Stored data
------

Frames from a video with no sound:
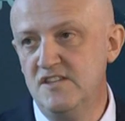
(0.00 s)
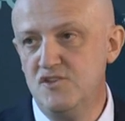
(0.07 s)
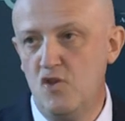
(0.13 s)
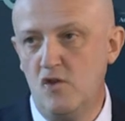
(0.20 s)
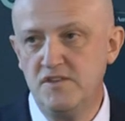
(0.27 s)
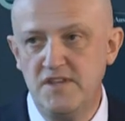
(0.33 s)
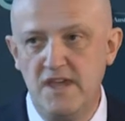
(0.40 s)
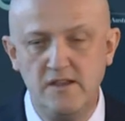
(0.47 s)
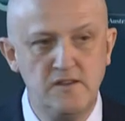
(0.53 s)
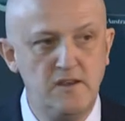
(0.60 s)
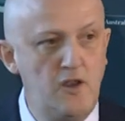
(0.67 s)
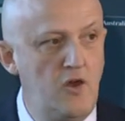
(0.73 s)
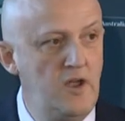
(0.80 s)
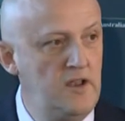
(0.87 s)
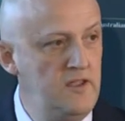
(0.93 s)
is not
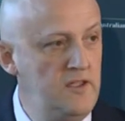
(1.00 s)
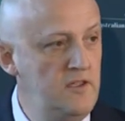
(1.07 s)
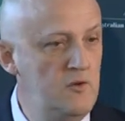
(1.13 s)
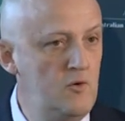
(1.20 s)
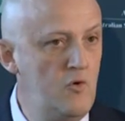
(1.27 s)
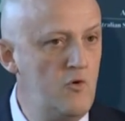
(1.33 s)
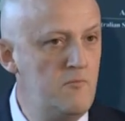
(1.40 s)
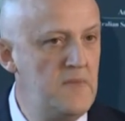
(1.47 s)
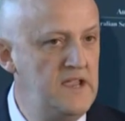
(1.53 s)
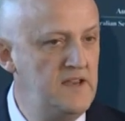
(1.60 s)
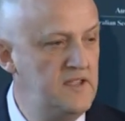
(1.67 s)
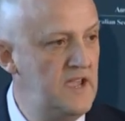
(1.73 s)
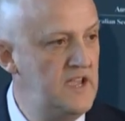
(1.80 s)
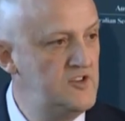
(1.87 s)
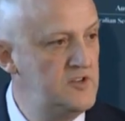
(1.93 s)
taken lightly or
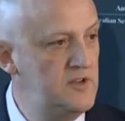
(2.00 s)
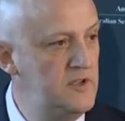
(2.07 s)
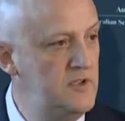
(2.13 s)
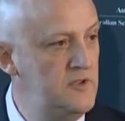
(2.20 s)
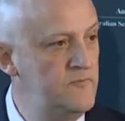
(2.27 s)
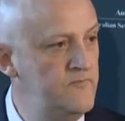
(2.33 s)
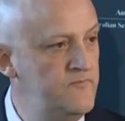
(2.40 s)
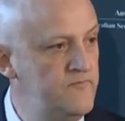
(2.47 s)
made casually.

------

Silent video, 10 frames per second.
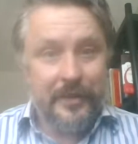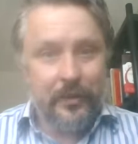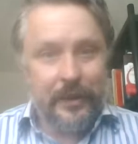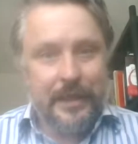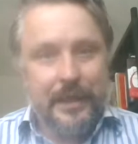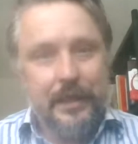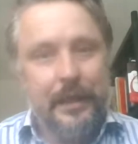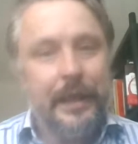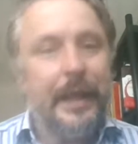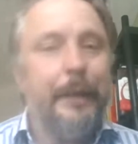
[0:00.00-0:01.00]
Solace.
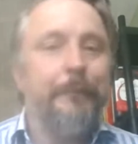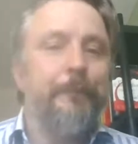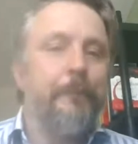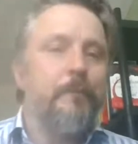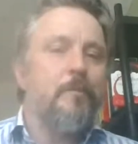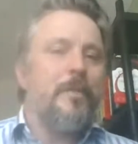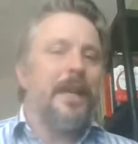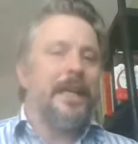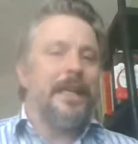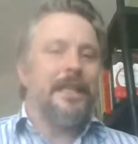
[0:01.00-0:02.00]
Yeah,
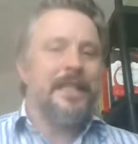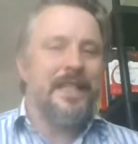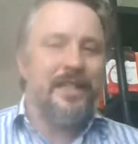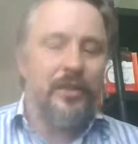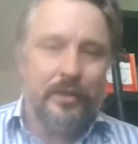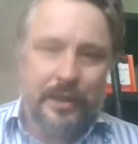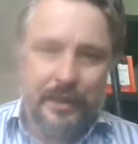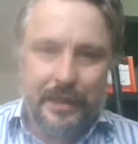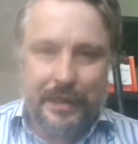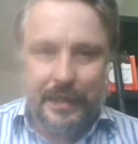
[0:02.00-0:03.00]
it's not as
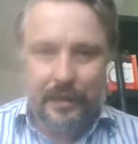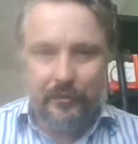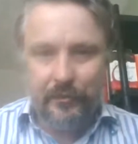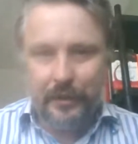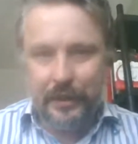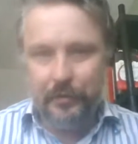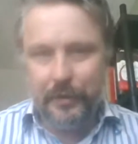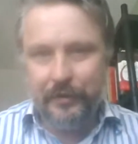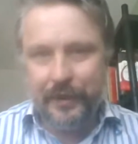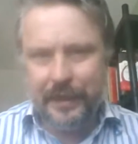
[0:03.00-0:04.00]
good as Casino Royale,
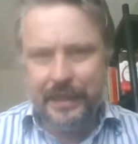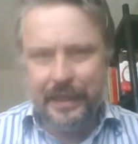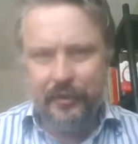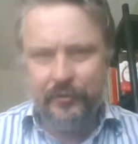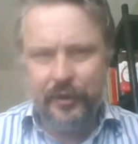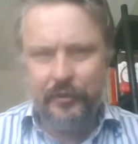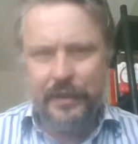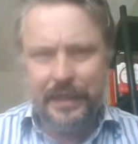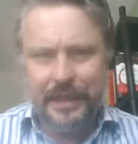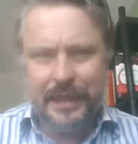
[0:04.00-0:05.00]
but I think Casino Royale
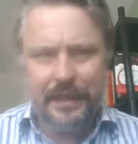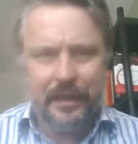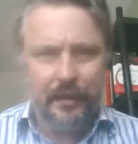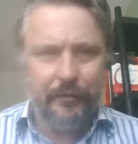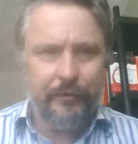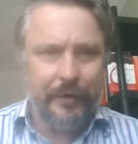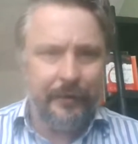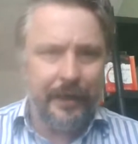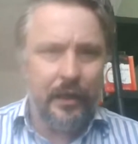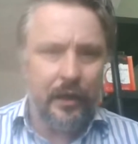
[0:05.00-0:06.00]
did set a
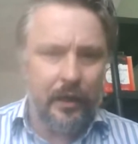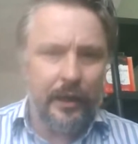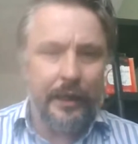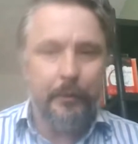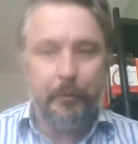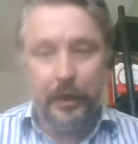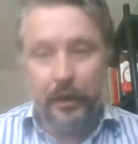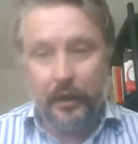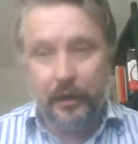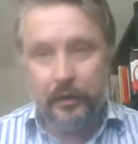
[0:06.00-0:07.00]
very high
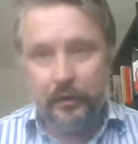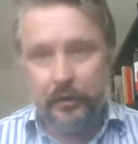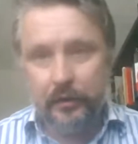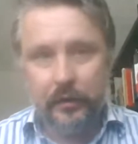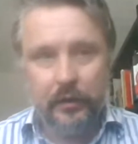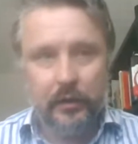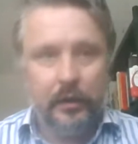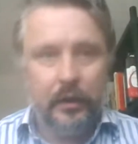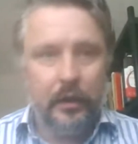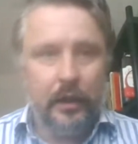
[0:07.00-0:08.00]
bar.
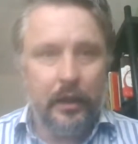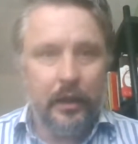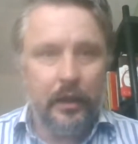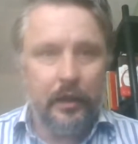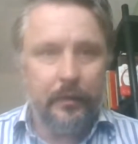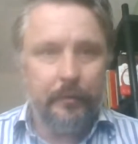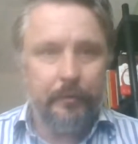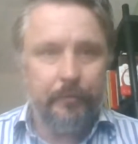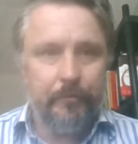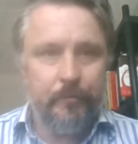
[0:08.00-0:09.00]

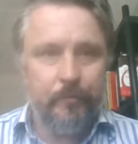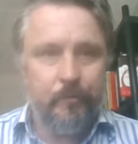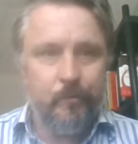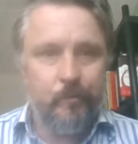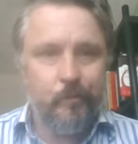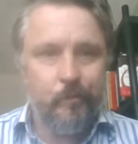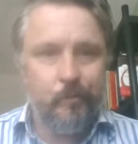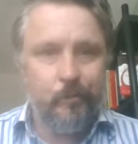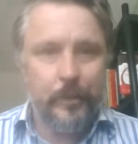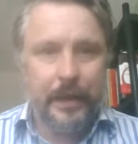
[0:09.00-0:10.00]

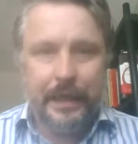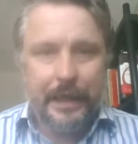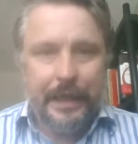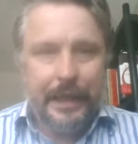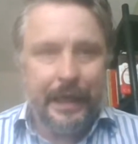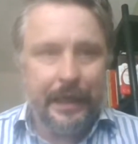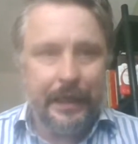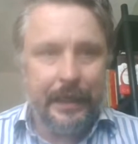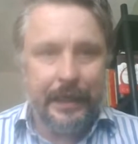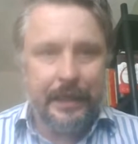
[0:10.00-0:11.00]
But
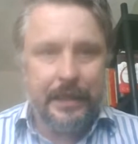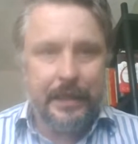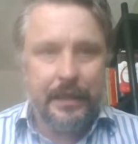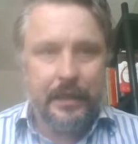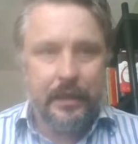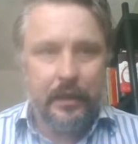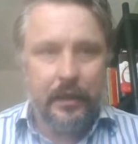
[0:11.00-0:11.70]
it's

------

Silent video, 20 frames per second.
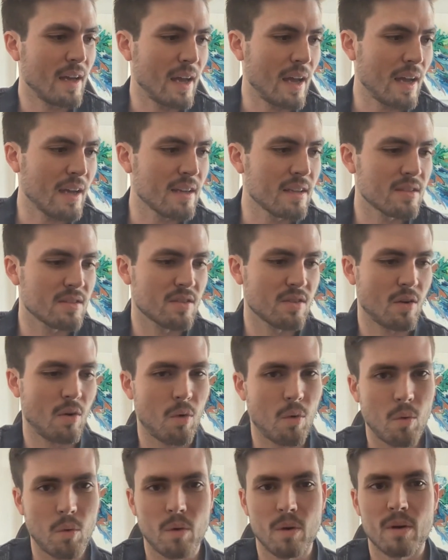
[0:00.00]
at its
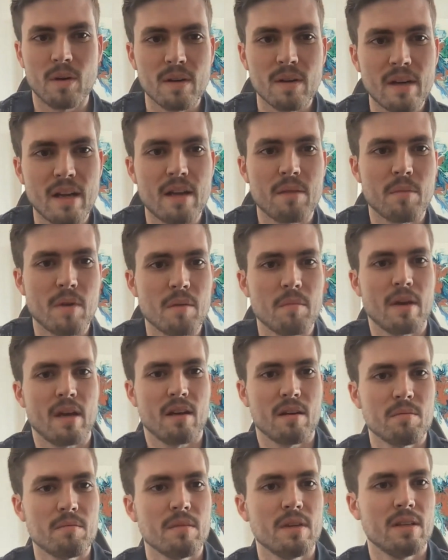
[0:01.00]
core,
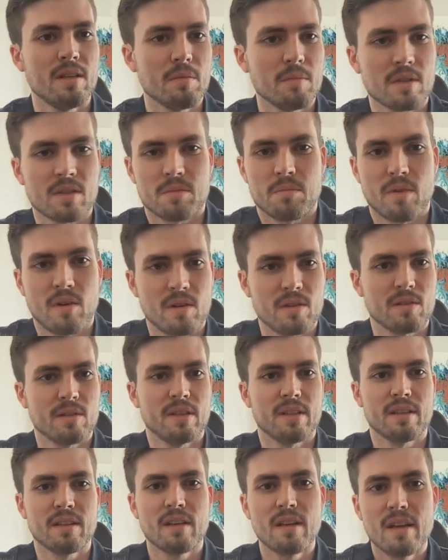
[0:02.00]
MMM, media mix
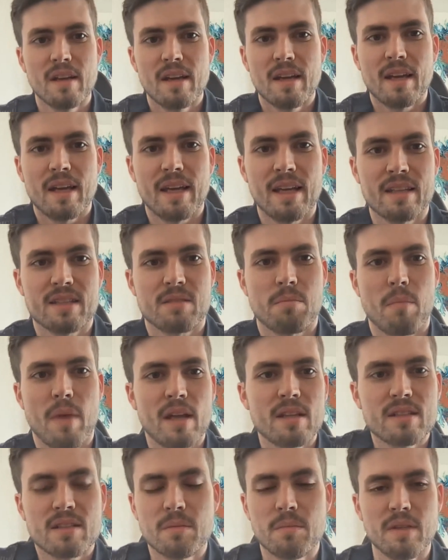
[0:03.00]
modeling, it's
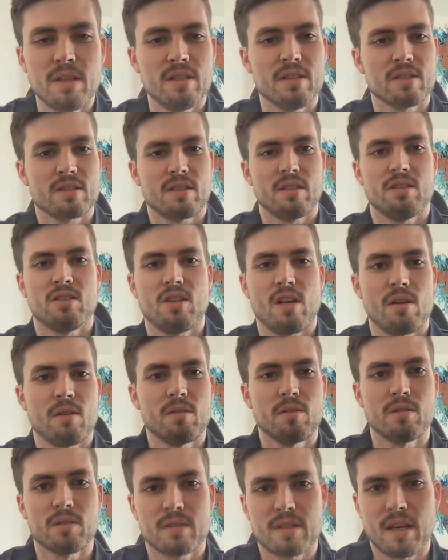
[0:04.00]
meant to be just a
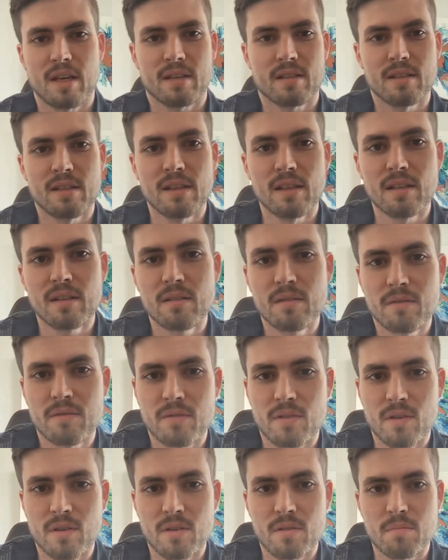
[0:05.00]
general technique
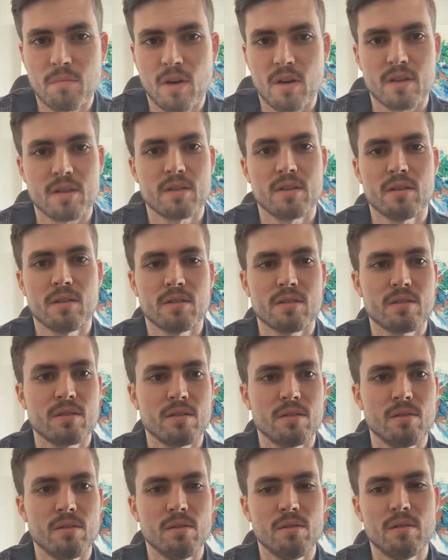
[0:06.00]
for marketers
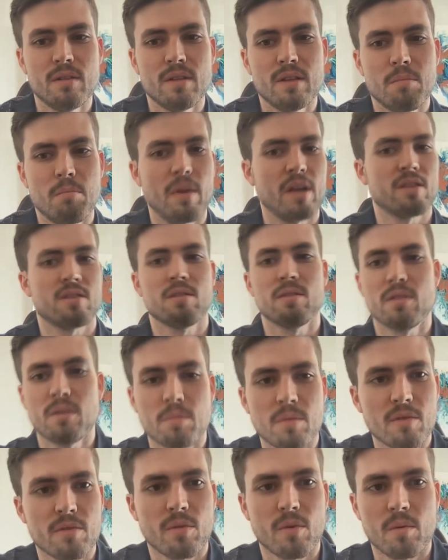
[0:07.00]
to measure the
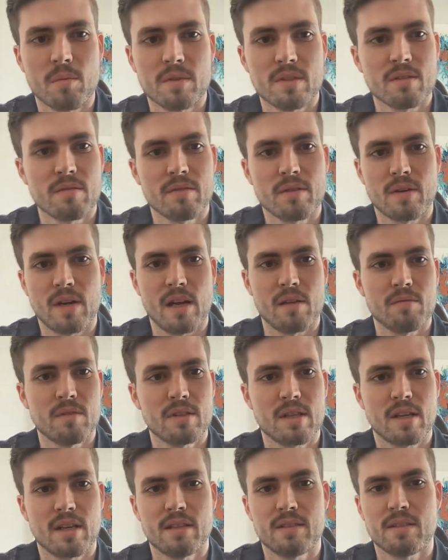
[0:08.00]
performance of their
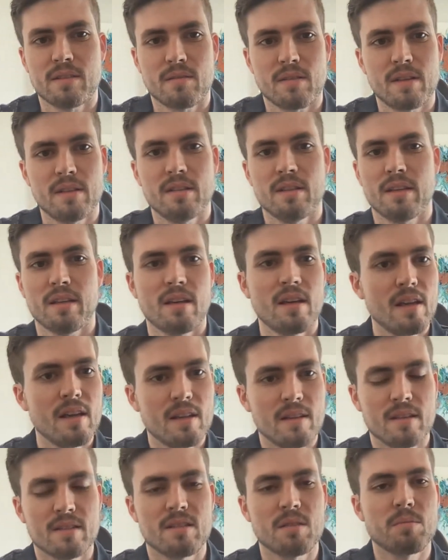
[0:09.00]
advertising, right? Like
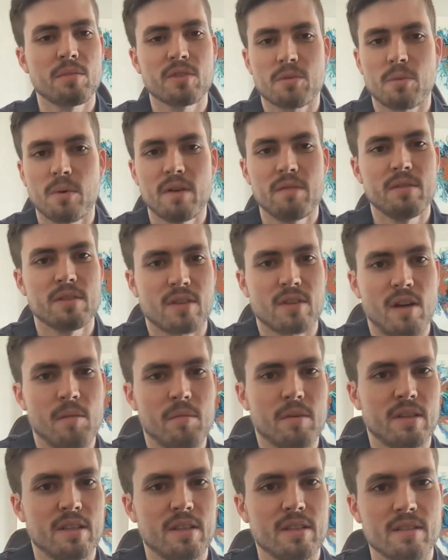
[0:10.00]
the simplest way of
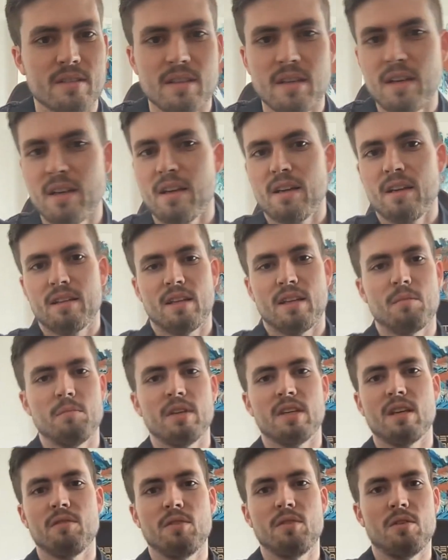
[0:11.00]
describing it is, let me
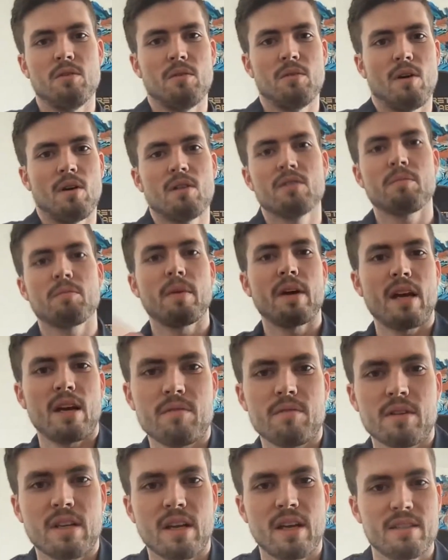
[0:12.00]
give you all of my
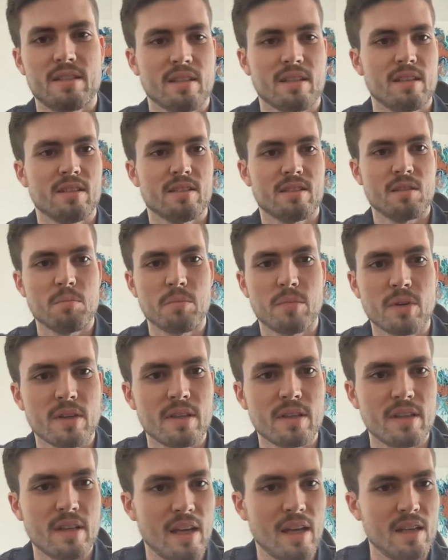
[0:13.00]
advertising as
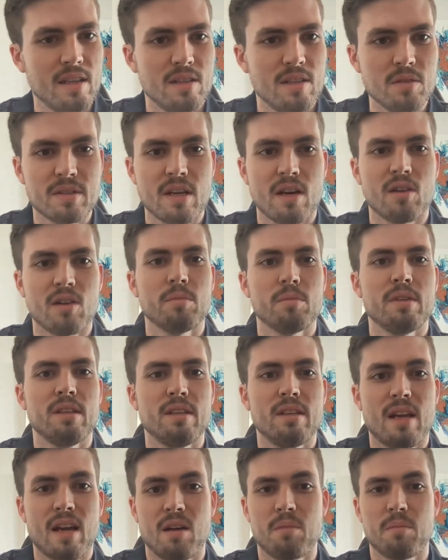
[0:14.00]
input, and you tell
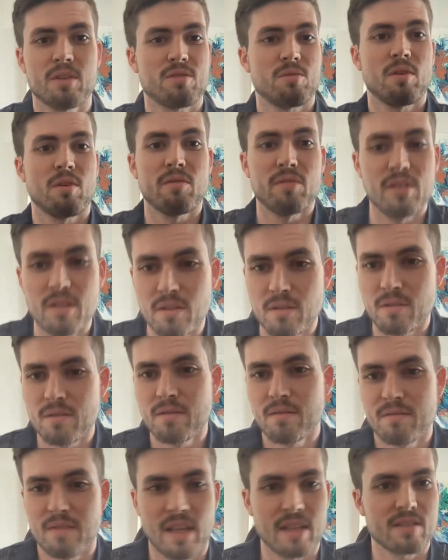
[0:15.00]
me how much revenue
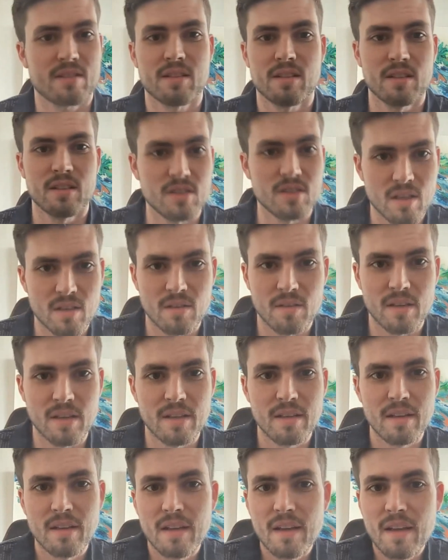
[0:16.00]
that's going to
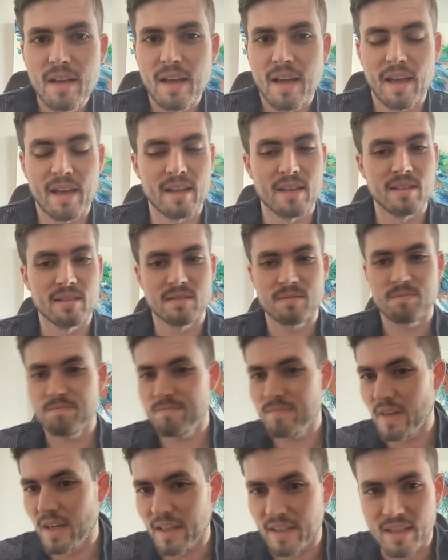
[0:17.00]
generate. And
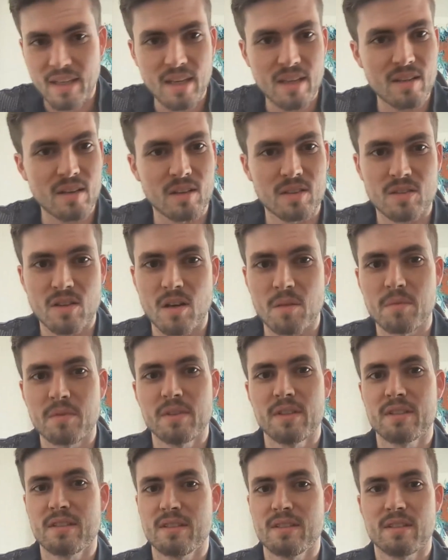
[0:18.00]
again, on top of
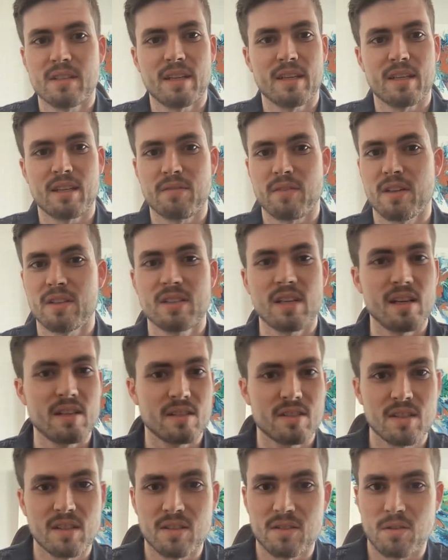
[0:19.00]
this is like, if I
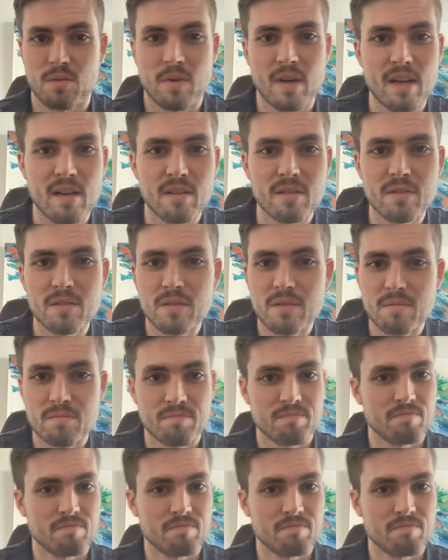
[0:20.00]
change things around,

------

▶ **What to do**
Which lines of the data contain "Silent"? Copy them all.

▶ **Your solution**
Silent video, 10 frames per second.
Silent video, 20 frames per second.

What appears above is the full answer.